Software engineer from the C world breaking into the cloud space. I am trying to understand if I can use DynamoDB for all my scenario needs, if I shouldn't use it at all or if I should use DynamoDB for some scenarios then offload to another database (maybe a more traditional RDMS) for other scenarios.
I have a bunch of machines which send telemetry to my AWS APIs. My current idea is to put these events in a DynamoDB table. In the first year I am expecting about 1M new entries total in the table per day (average > 10 per second), with peak times being closer to 100 events per second. The size of the telemetry events will be 0.5-1KB. Firstly I simply want to capture every telemetry and log it. That is about 1GB per day.
I would use RDMS, but I am concerned that with the ACID properties, as the database size grows given we have 10s to 100s writes per second, database access will slow down significantly. Am I right to be concerned, or will a traditional RDMS be suitable for my needs? I don't feel I need the atomic guarantees of an RDMS (I can live with eventual consistency) especially for reading/aggregating queries.
I was thinking my primary key would be a composite key between machine ID (partition) and time unix millisecond epoch (sort key). This should support a key scenario scenario such as retrieving a list of all telemetry events for a specific time ranges and for a set of machines.
However there are then other things I wish to do such as the ability to get daily totals for various telemetry events, like the amount of times a machine sensor was triggered (i.e. count). Or list all the telemetry events recorded when the temperature was above a certain value for a set of machines. Telemetry events are heterogeneous - there are many types such as a temperature, triggered, and so on, and I need to be able to quickly filter for a specific type of telemetry event for a given set of machineIDs and time window.

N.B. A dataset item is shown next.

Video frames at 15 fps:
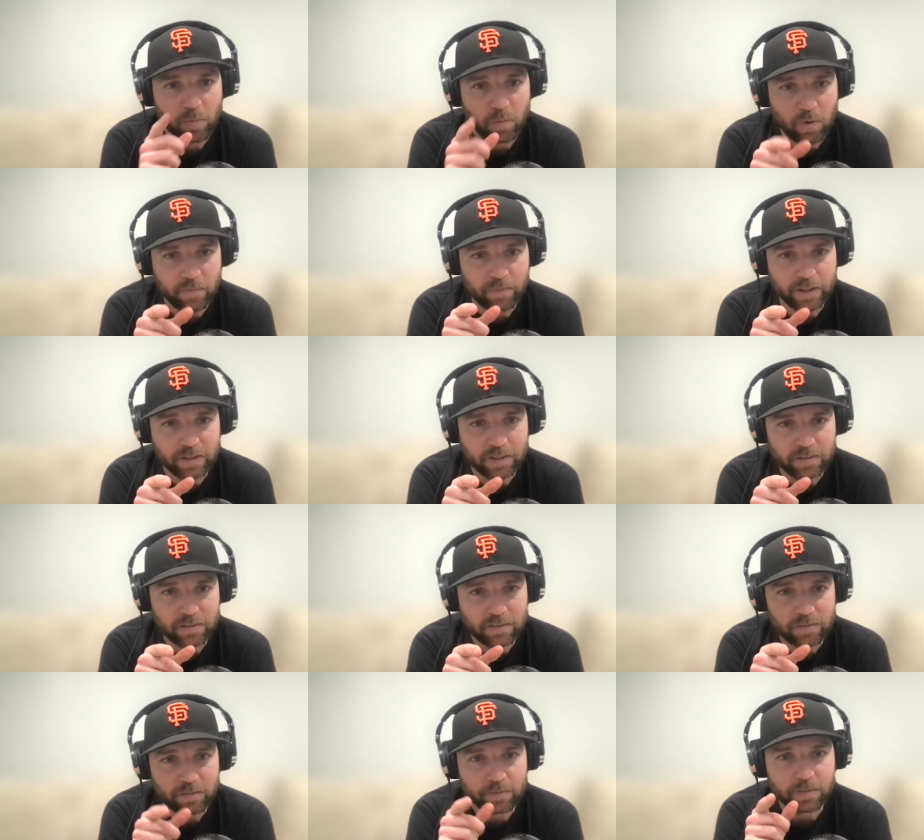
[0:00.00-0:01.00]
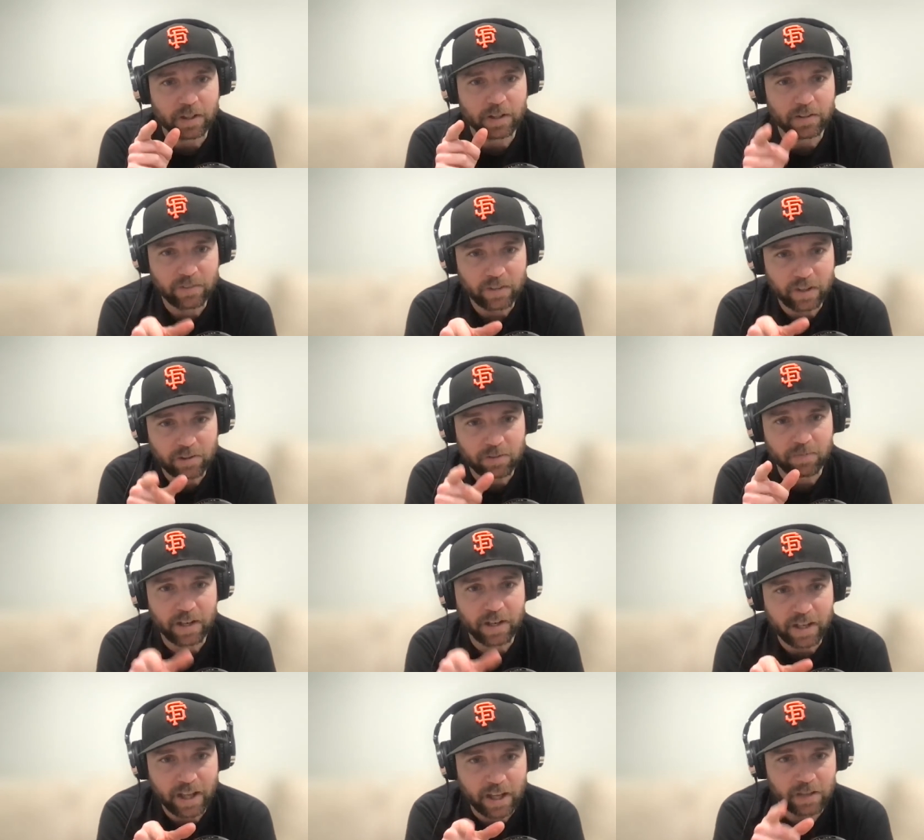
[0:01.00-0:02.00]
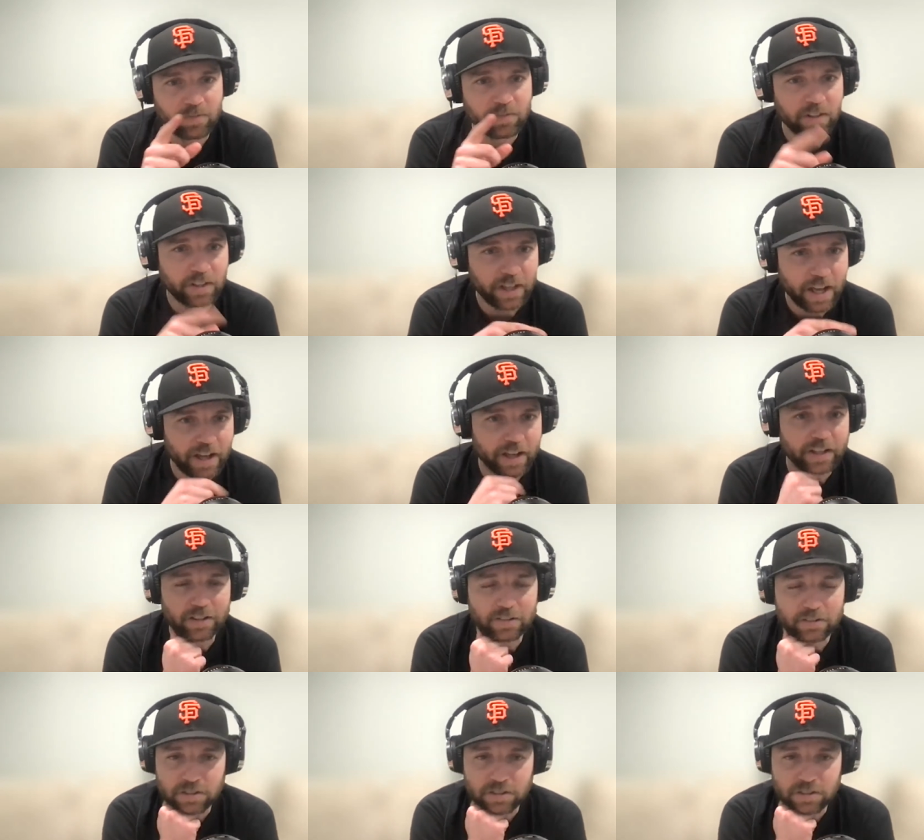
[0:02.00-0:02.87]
woman and change my name to Guy.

So you can imagine one of my queries might look like 'for this time window, and this set of machines, list all temperature (type) telemetry events where a temperature over 70 degrees was recorded'. The first 2 constraints come from my partition (machineId) and sort key (time), but the latter one would query on all telemetry types that are temperature and have a value greater than 70. That's 4 fields I'm constraining on. Should I accept the reality that I can query on machineId and time, but will have to scan for the telemetry type and value from the results return in that query?

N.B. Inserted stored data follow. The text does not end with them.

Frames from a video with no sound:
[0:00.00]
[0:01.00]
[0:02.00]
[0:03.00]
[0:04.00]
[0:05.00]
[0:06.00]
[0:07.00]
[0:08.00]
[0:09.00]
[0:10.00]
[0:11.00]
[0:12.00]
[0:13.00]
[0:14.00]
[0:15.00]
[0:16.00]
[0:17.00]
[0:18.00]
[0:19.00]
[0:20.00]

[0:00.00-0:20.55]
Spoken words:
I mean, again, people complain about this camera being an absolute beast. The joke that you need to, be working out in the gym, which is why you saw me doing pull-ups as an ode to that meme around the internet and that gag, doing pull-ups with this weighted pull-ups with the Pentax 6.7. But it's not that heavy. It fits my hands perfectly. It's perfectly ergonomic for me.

Further, this dynamodb table ingests telemetry, but the frontend needs to present summary information of things such as last time telemetry event received, last time machine serviced, daily counts of specific telemetry events. I don't want to have to re-query them every time the summary page reloads in the frontend. Should these aggregates be calculated when the telemetry arrives and then stored in a separate table (or perhaps if performance needs it, in memory something like redis). Is this technically stream processing?
I read online that good design typically only uses one table (single table design), but I am finding it hard to understand how to get there. And maybe it doesn't make sense in my scenario where I want to be able to view individual telemetry events but also have quick access to aggregate information.
After writing out this question, here is what my intuition is telling me right now:
- Do use dynamodb
- As you ingest telemetry events create aggregates for most common user scenarios (hourly, daily, weekly, monthly totals) and store them somewhere for quick access. Investigate stream processing and/or kinesis here.
- For less common user scnearios requiring aggregates, use another technology like Redshift, Athena
Thanks, Thomas